● WHAT IS NEEDED:
Could you copy the records below exactly, keeping none of the images?

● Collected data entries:
· · · ·
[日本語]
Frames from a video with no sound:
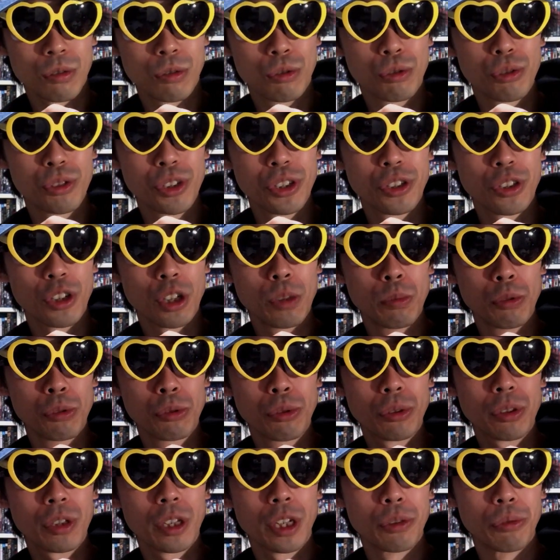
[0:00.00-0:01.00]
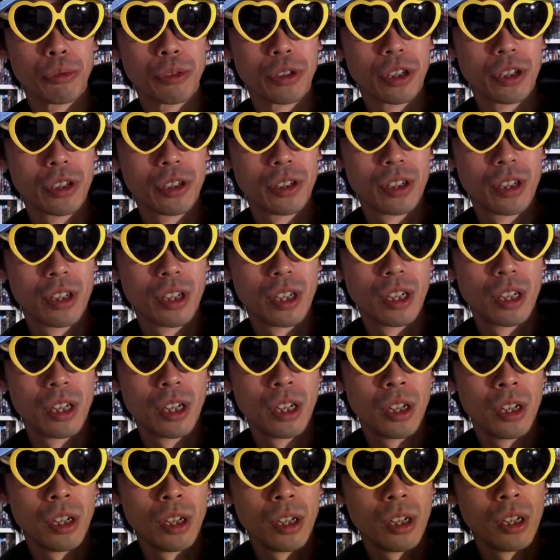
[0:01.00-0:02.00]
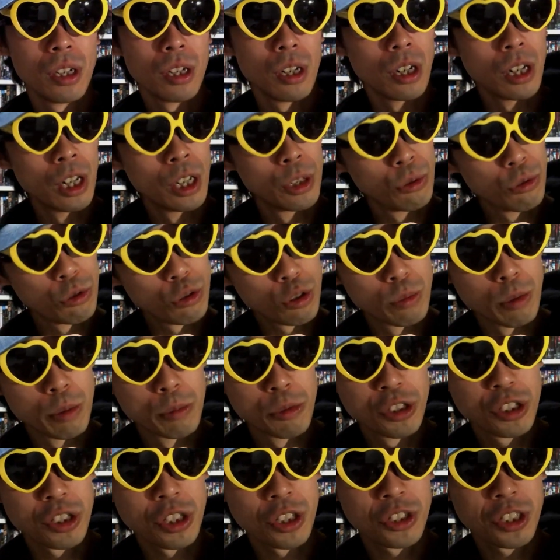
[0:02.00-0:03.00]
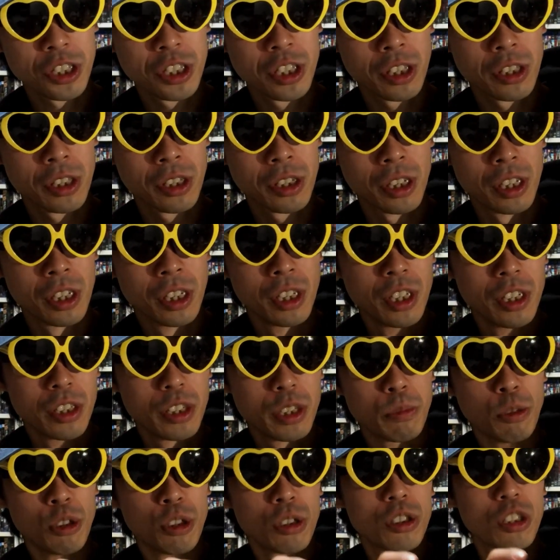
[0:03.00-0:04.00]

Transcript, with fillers: グレタが戻ったようだあの子も虫が好きだったがでも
· · · ·
● PROBLEM SOLUTION:
[日本語]
Frames from a video with no sound:
[0:00.00-0:01.00]
[0:01.00-0:02.00]
[0:02.00-0:03.00]
[0:03.00-0:04.00]

Transcript, with fillers: グレタが戻ったようだあの子も虫が好きだったがでも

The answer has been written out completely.